Stored data:

---*---

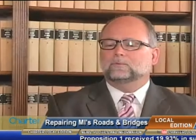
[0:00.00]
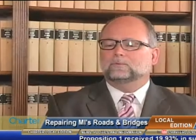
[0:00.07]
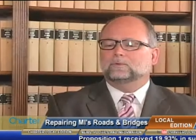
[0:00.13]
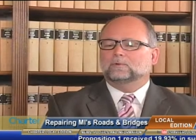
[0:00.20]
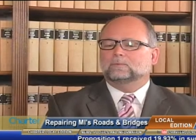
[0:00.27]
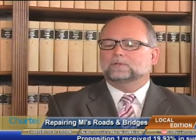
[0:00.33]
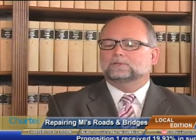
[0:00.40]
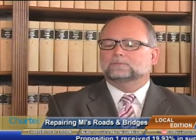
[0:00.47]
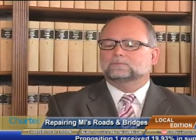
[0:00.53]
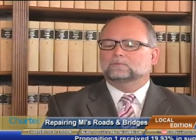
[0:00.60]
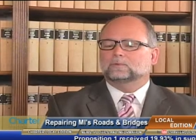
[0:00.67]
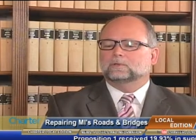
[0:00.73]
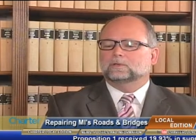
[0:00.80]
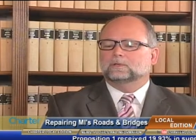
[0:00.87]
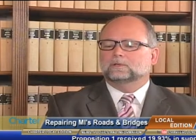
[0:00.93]
nobody's
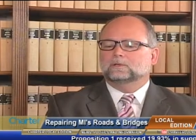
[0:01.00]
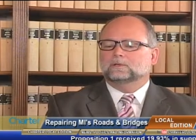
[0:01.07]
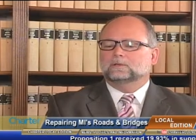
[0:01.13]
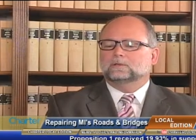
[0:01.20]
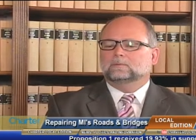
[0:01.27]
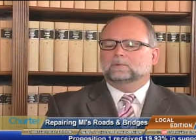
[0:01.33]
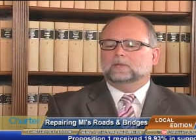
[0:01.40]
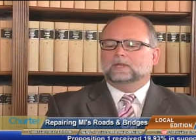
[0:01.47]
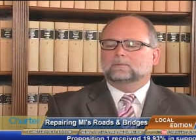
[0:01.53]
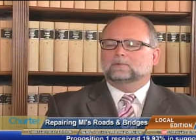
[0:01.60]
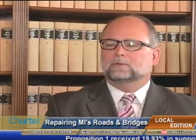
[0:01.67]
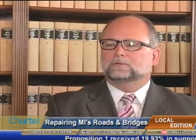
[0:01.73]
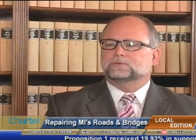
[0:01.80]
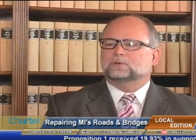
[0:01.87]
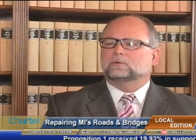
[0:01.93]
really been able
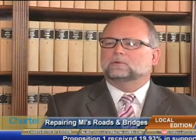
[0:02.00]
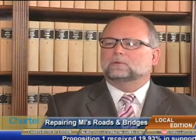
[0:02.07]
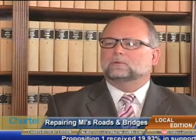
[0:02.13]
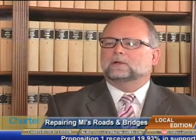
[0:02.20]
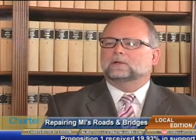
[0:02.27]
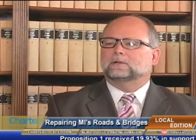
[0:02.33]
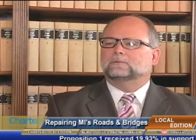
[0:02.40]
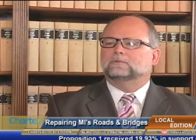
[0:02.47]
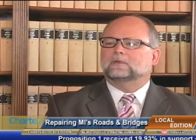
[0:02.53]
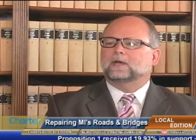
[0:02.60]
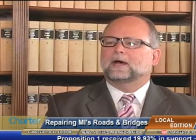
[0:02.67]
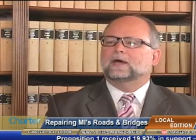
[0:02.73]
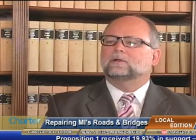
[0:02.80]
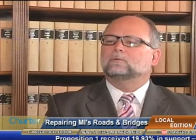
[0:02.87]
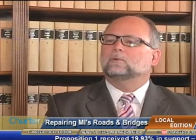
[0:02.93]
to circle around is
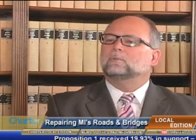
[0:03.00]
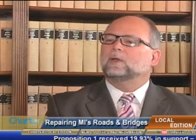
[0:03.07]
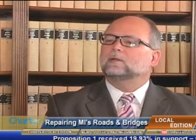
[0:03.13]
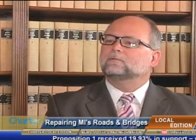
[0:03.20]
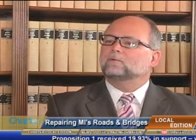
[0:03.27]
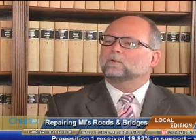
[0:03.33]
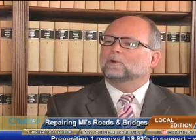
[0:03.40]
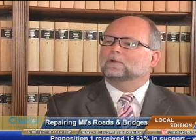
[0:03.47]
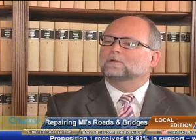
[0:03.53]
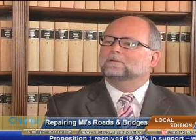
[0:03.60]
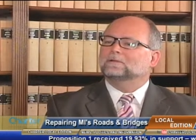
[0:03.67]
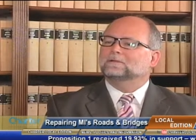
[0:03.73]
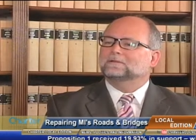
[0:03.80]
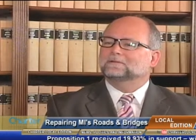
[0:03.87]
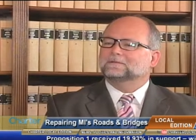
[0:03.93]
how do we pay for it?
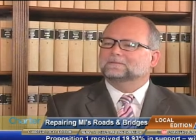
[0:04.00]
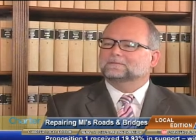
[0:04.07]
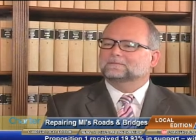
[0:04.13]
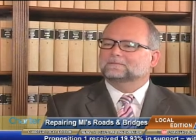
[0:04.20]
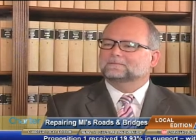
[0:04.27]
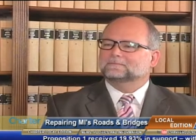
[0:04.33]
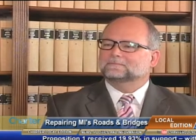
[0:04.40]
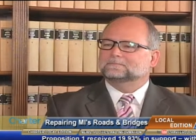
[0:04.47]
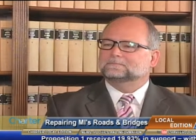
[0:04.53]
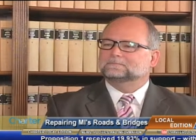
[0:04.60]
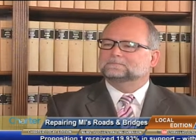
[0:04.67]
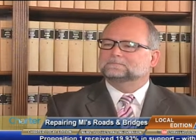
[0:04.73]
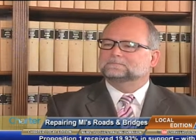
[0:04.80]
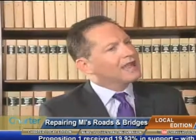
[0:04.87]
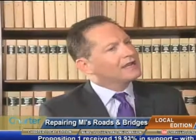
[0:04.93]
Right.
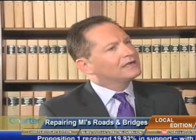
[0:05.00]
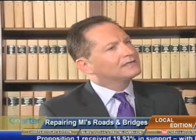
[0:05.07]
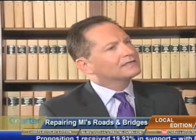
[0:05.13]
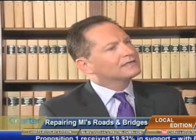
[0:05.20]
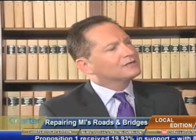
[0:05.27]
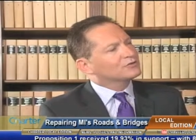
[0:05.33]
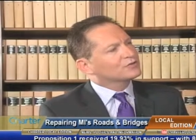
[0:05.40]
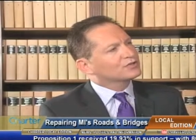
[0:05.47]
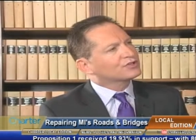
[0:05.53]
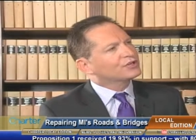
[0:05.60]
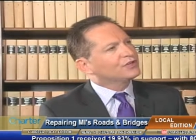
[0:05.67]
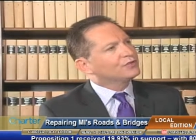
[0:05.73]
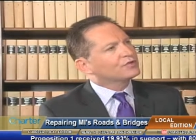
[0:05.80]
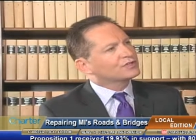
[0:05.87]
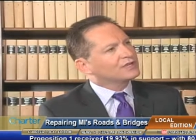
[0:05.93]
And it's
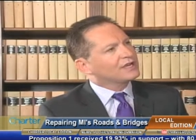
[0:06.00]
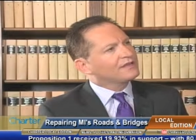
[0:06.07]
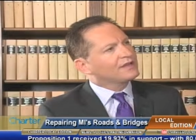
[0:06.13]
interesting you say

---*---

What to do: All of the data, minus its pictures, should be repeated exactly.

Exercise result:
[0:00.00]
[0:00.07]
[0:00.13]
[0:00.20]
[0:00.27]
[0:00.33]
[0:00.40]
[0:00.47]
[0:00.53]
[0:00.60]
[0:00.67]
[0:00.73]
[0:00.80]
[0:00.87]
[0:00.93]
nobody's
[0:01.00]
[0:01.07]
[0:01.13]
[0:01.20]
[0:01.27]
[0:01.33]
[0:01.40]
[0:01.47]
[0:01.53]
[0:01.60]
[0:01.67]
[0:01.73]
[0:01.80]
[0:01.87]
[0:01.93]
really been able
[0:02.00]
[0:02.07]
[0:02.13]
[0:02.20]
[0:02.27]
[0:02.33]
[0:02.40]
[0:02.47]
[0:02.53]
[0:02.60]
[0:02.67]
[0:02.73]
[0:02.80]
[0:02.87]
[0:02.93]
to circle around is
[0:03.00]
[0:03.07]
[0:03.13]
[0:03.20]
[0:03.27]
[0:03.33]
[0:03.40]
[0:03.47]
[0:03.53]
[0:03.60]
[0:03.67]
[0:03.73]
[0:03.80]
[0:03.87]
[0:03.93]
how do we pay for it?
[0:04.00]
[0:04.07]
[0:04.13]
[0:04.20]
[0:04.27]
[0:04.33]
[0:04.40]
[0:04.47]
[0:04.53]
[0:04.60]
[0:04.67]
[0:04.73]
[0:04.80]
[0:04.87]
[0:04.93]
Right.
[0:05.00]
[0:05.07]
[0:05.13]
[0:05.20]
[0:05.27]
[0:05.33]
[0:05.40]
[0:05.47]
[0:05.53]
[0:05.60]
[0:05.67]
[0:05.73]
[0:05.80]
[0:05.87]
[0:05.93]
And it's
[0:06.00]
[0:06.07]
[0:06.13]
interesting you say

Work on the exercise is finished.